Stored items
....

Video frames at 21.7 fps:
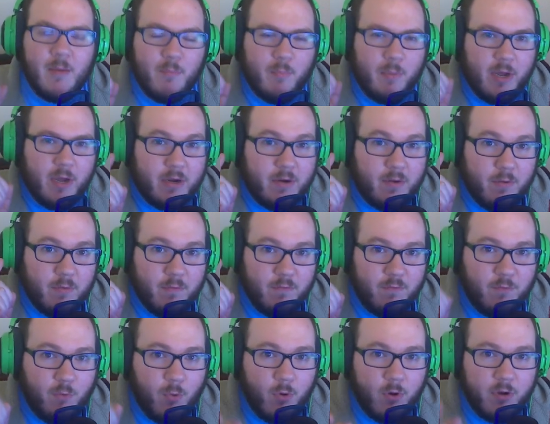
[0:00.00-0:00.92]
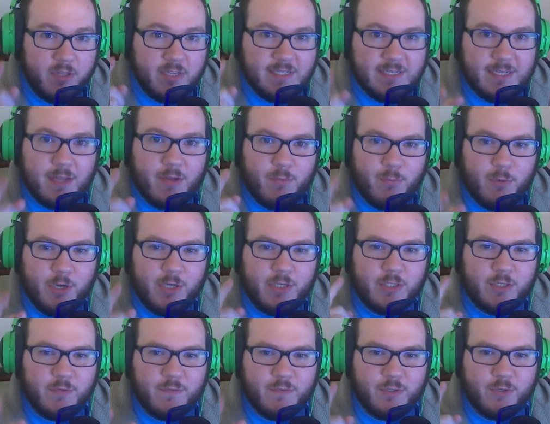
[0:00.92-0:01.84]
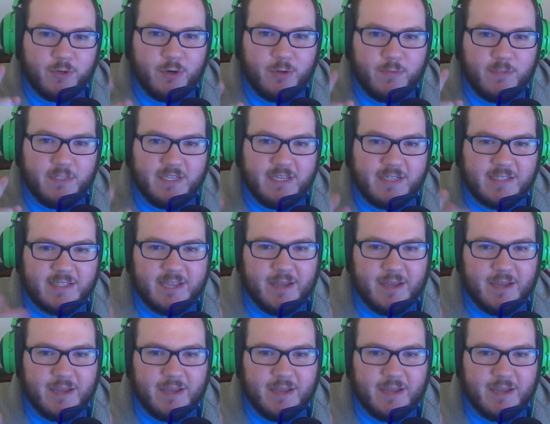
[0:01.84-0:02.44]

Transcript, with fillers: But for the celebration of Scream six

....

What is expected :: Exactly repeat only the lines from the one with "[0:00.92-0:01.84]" to the closing line above, both included, and omit every picture.

Response to this task ::
[0:00.92-0:01.84]
[0:01.84-0:02.44]

Transcript, with fillers: But for the celebration of Scream six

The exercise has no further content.